What is the Environmental Education Team doing? Our diverse network of educators are sharing successful environmental education projects and coordinating a Gulfwide campaign to reduce nutrient inputs caused by people's activities on land.
Why? Environmental education is an important tool in protecting the Gulf. If we can use social science to understand beliefs, attitudes and behaviors, we can deliver educational messages that are relevant in the lives of Gulf community members.
What does this Alliance Team call itself? Environmental Education
Priority Issue: Environmental Education
Speaker: Tabitha Stadler, Rookery Bay National Estuarine Research Reserve
Hi, my name is Tabitha Stadler and I work at the Rookery Bay National Estuarine Research Reserve in Naples, which is in Southwest, Florida. I am the Coastal Training Coordinator and I am an education and outreach specialist and I am actively working on behalf of the Gulf of Mexico Alliance.
So I was fortunate enough to be at the first ever meeting of the Gulf of Mexico Alliance which was held back in June 2005 where the heads of the environmental agencies from all five Gulf of Mexico States - Texas, Louisiana, Mississippi, Alabama and Florida met with about a dozen different federal agencies.

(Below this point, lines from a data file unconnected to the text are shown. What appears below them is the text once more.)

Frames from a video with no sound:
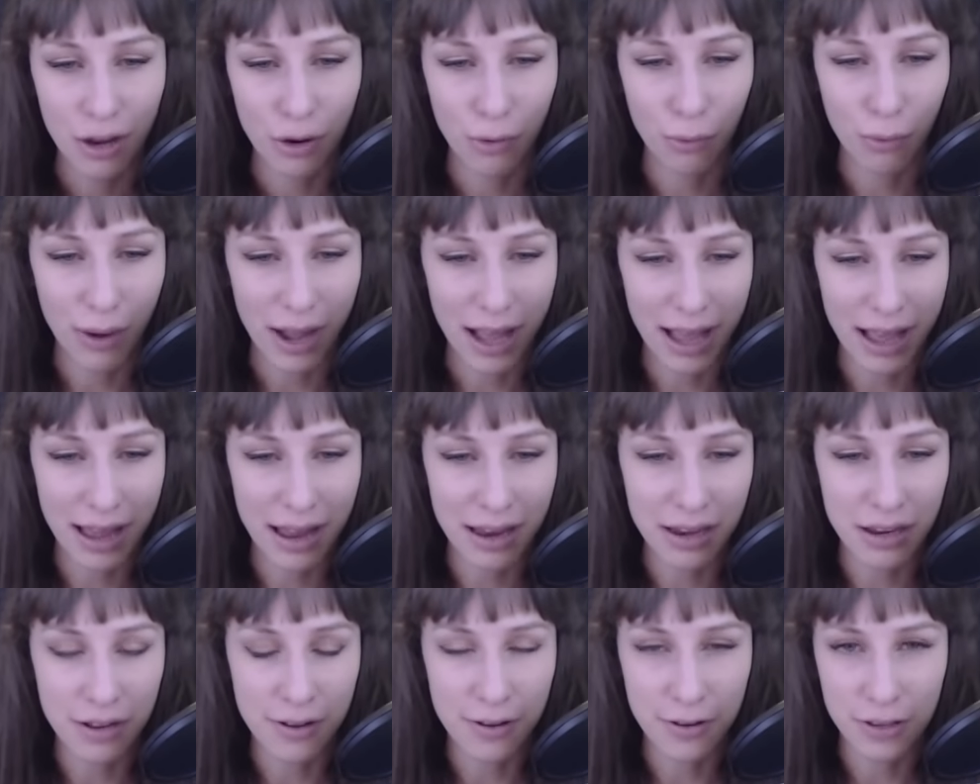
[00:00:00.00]

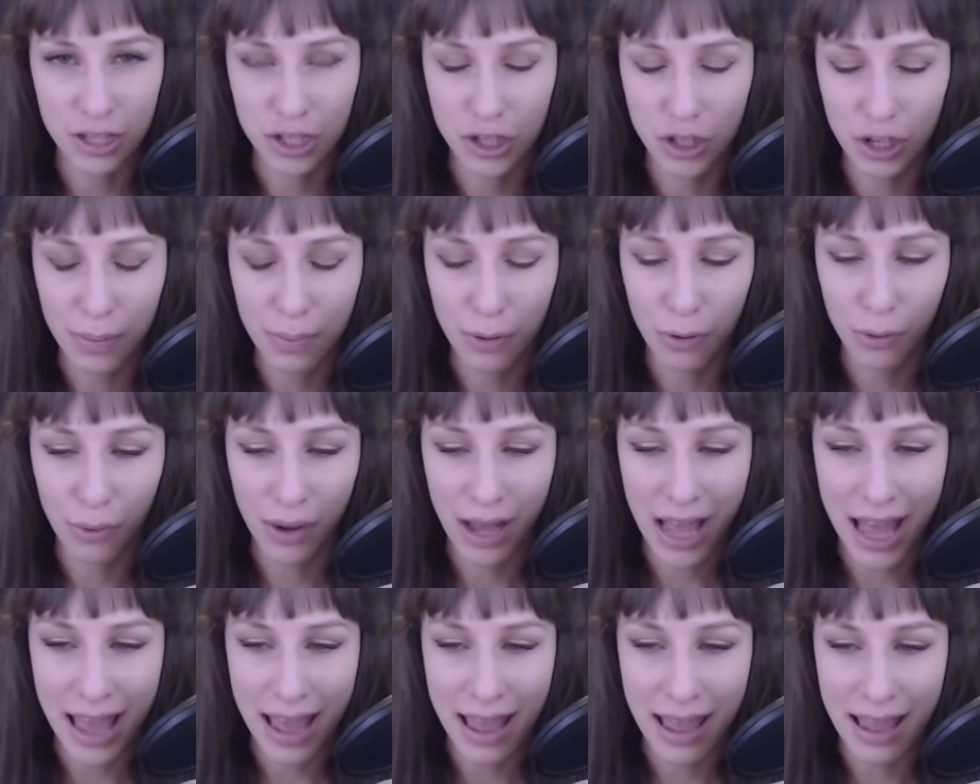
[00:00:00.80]
when you strip
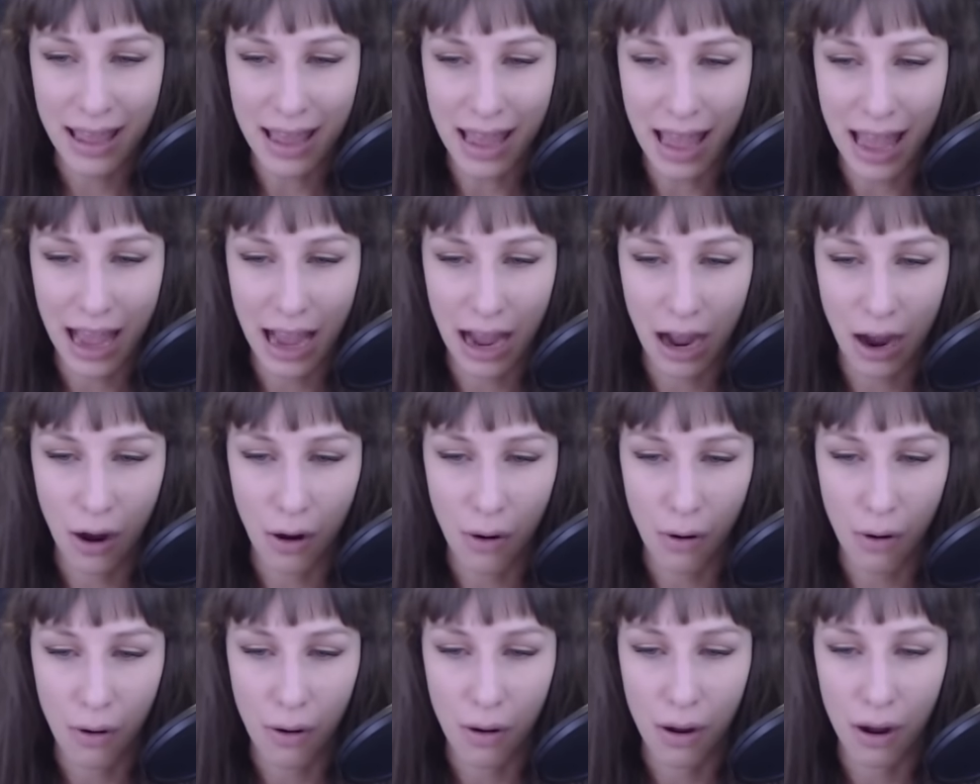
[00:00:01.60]
away
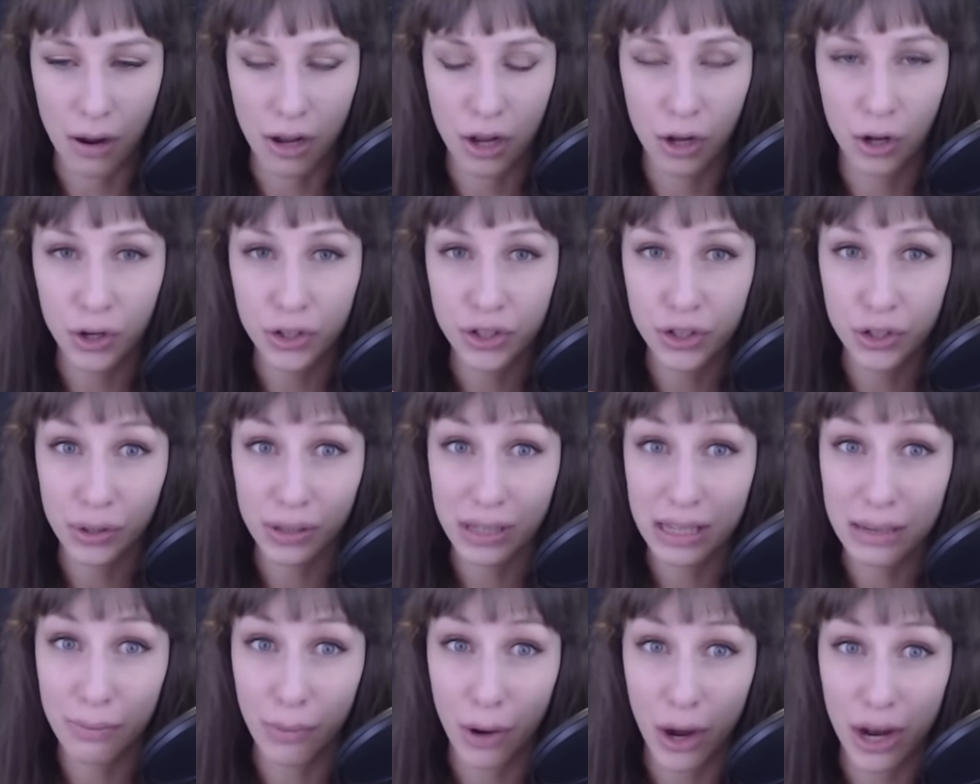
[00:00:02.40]
how
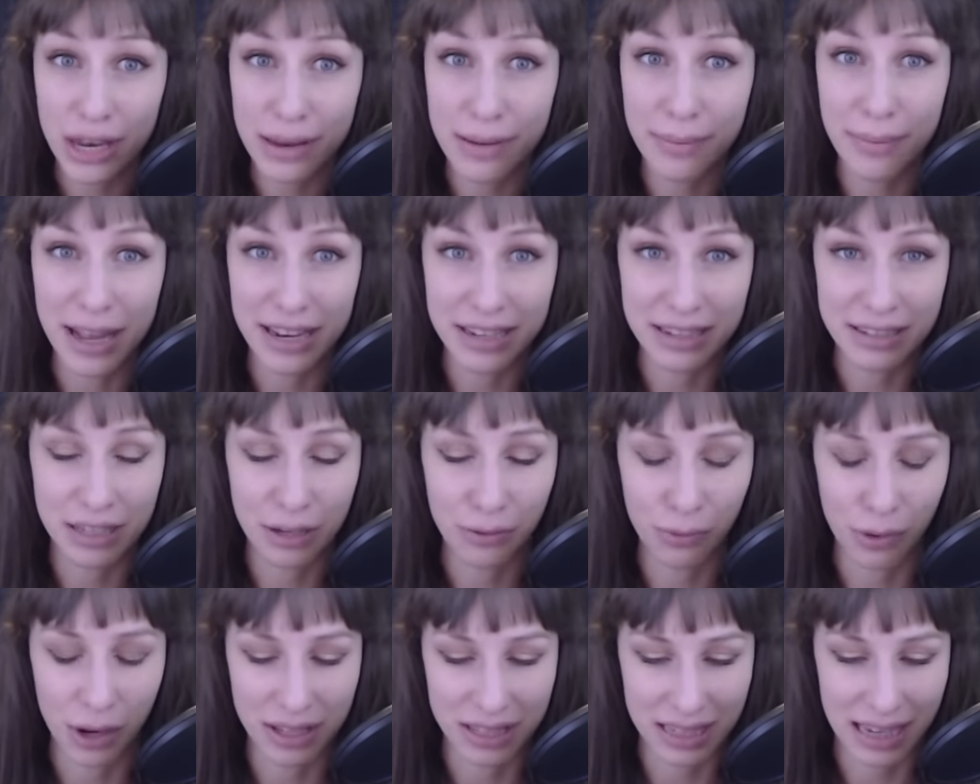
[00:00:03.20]
culturally monumentous
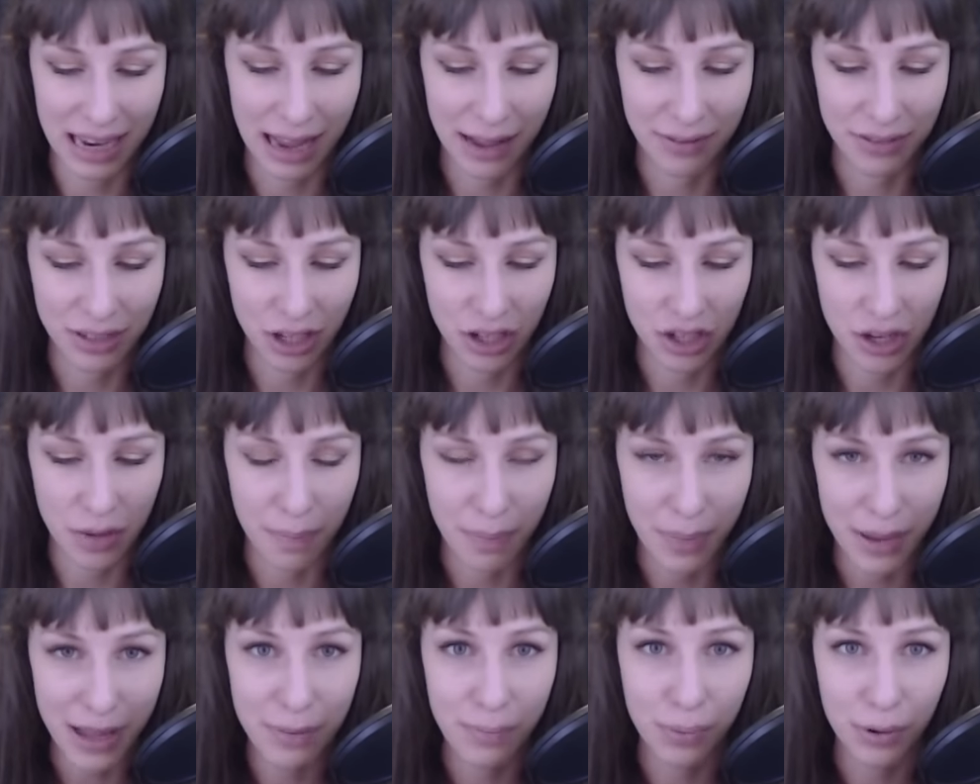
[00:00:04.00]
it was to have such a
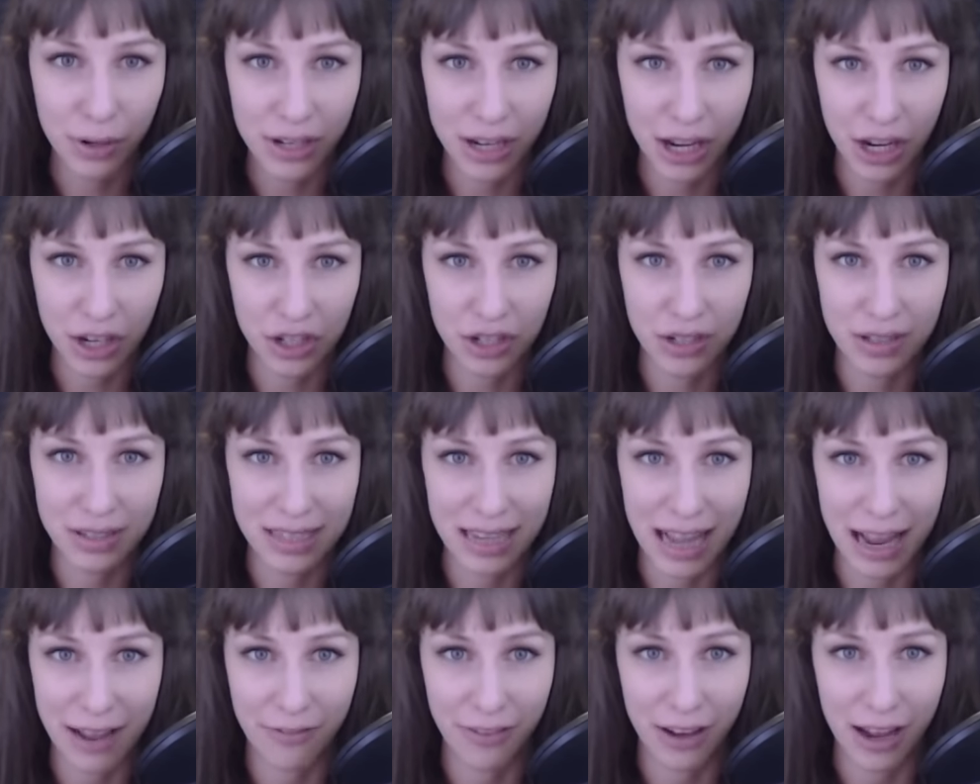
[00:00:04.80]
big production
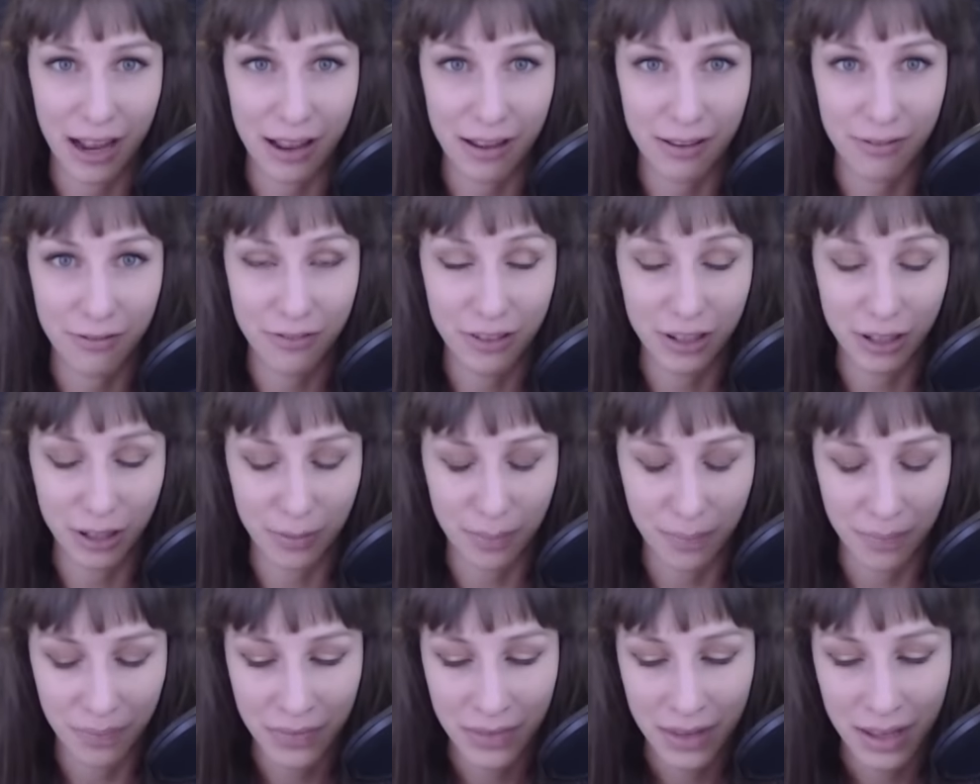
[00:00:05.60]
sci-fi
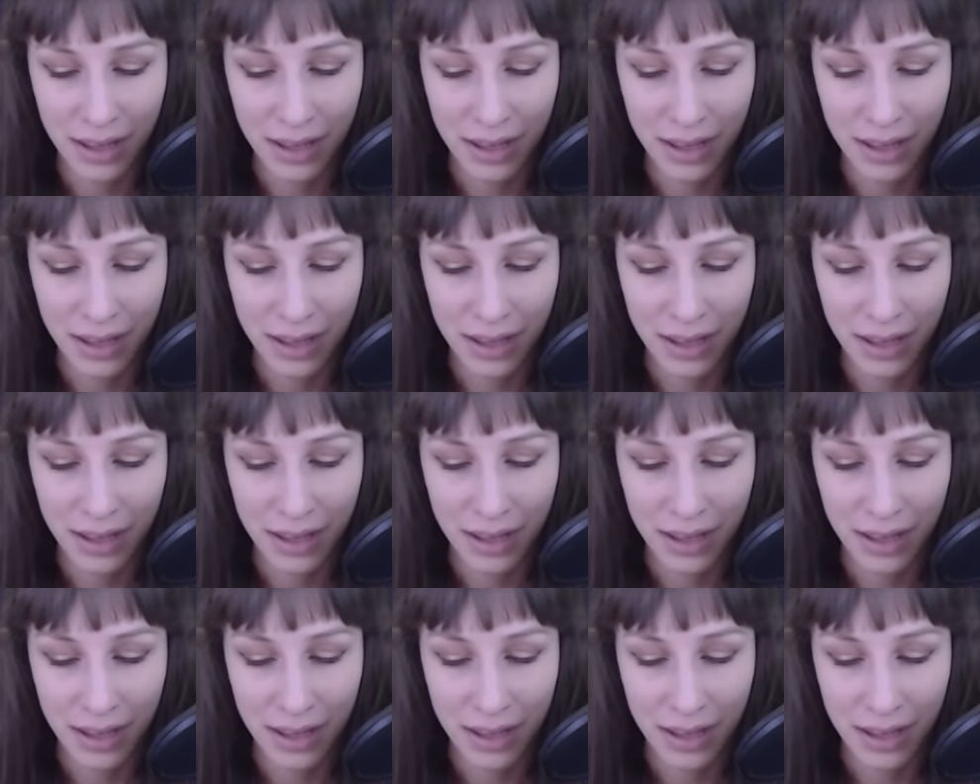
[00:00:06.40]
film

They sat together in an historic moment and worked on an agreement to collaborate on behalf of the Gulf of Mexico and to really manage it as a single ecosystem. And because each state surrounding the Gulf of Mexico has different issues and different communities and values, this idea of managing together through communication and collaboration is really unprecedented.

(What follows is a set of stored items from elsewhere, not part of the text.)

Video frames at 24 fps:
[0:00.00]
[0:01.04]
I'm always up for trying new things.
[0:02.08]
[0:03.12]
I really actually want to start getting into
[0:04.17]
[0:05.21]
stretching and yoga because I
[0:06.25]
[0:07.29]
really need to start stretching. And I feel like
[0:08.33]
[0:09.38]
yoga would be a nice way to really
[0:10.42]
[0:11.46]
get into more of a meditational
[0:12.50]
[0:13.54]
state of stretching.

As an educator, my hope is that other states will join the Gulf of Mexico Alliance. That's because 41% of all the water flowing to the coasts in the US is going into the Mississippi River and into the Gulf of Mexico. This means people as far away as western Pennsylvania and eastern Montana are making decisions about the water quality in the Gulf of Mexico.

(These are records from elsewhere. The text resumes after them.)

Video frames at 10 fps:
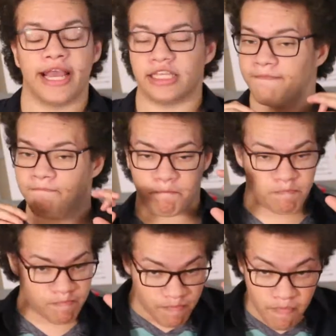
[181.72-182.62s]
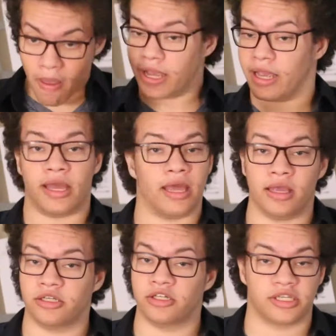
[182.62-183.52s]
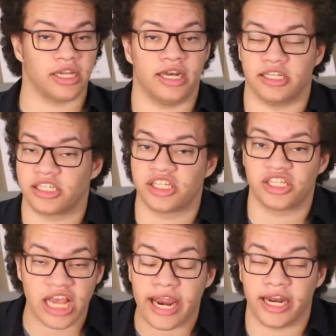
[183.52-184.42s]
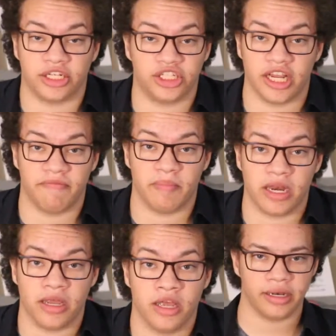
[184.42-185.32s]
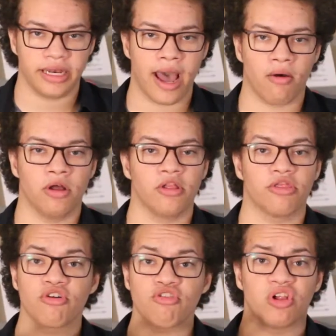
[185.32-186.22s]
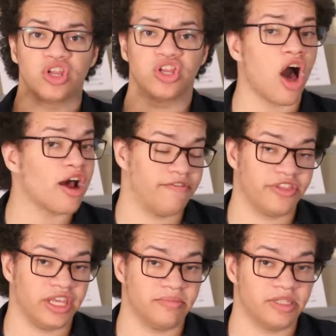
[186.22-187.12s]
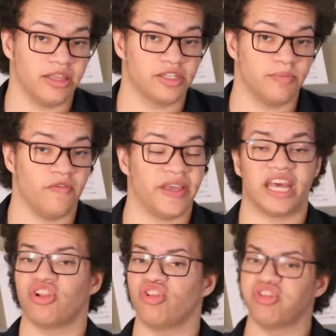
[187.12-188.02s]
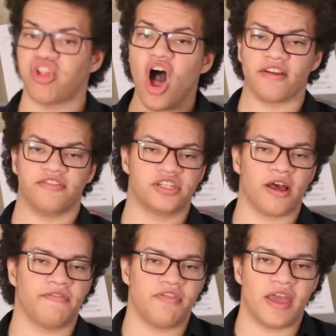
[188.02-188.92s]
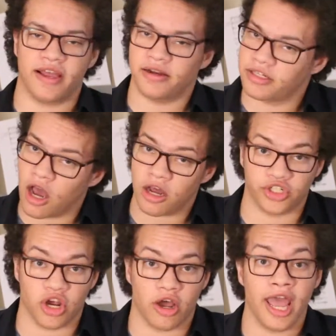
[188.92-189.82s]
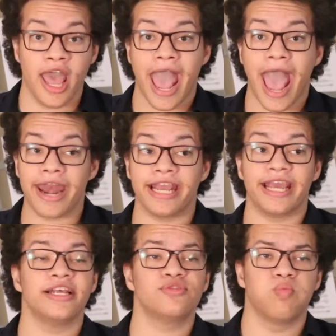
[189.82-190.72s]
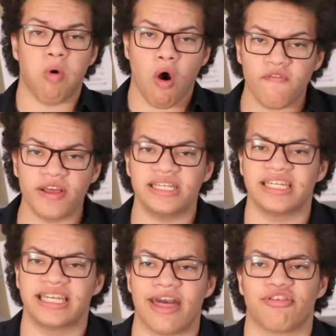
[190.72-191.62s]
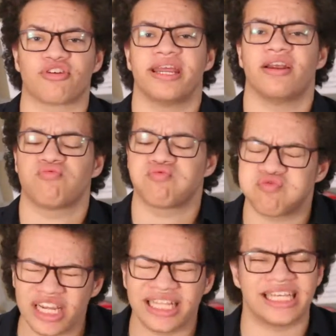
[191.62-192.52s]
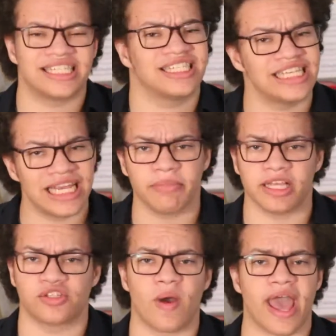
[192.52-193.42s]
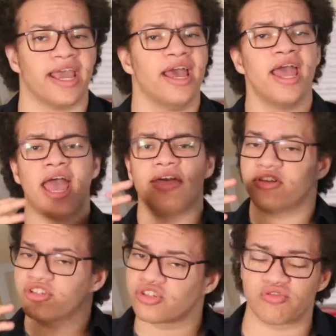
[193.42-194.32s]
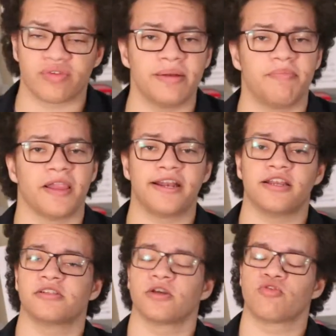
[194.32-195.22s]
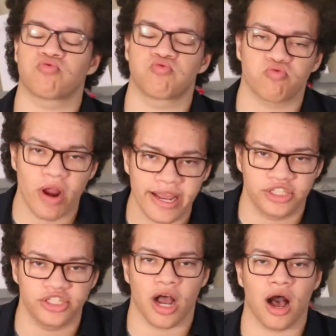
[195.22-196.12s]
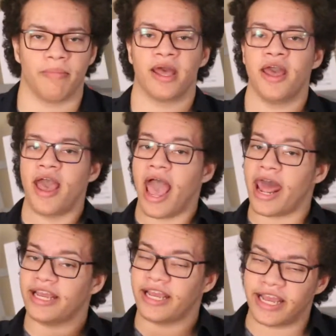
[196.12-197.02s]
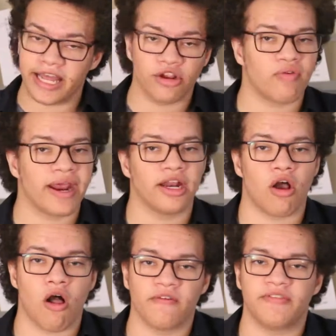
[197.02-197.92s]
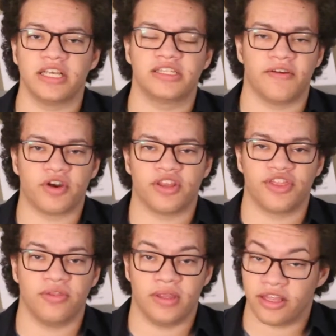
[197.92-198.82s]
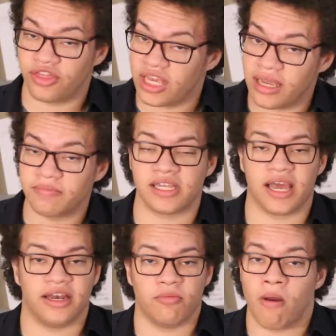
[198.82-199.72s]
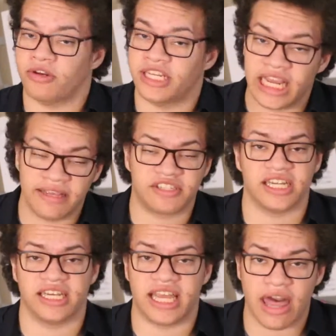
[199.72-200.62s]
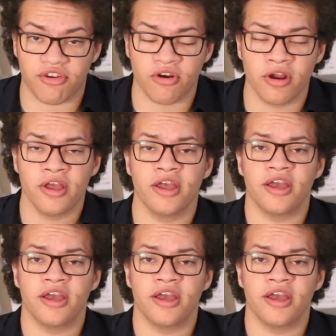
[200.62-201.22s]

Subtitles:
is just an insane achievement. Now, there are a lot of themes in this movie and a lot of stuff that they touch on, and it is woven together in a really seamless way, and the screenplay does a great job at integrating all of these different themes and motifs together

So our group of educators has come together, and they are a diverse group. They are classroom teachers, but they are also teachers who work with fisherman, or landscapers and we are seeking ways to provide science-based information about how just minimal changes in behavior can basically protect the environmental and economic health of the Gulf of Mexico.
There are so many "services" that the Gulf offers. I think seafood is one of my favorite. There's lots of statistics - but Gulf seafood - 1.3 billion pounds of seafood come out of the Gulf of Mexico every year. And it's not just food, its jobs and quality of life, and I think it's that boating and marine culture that I think a lot of us really love here in Florida. So I am hoping that no matter where you are, you think about the Gulf of Mexico and that water quality. I hope we can work together, protect this body of water and really continue to thrive from all that the Gulf of Mexico, you know, all that it has to offer us.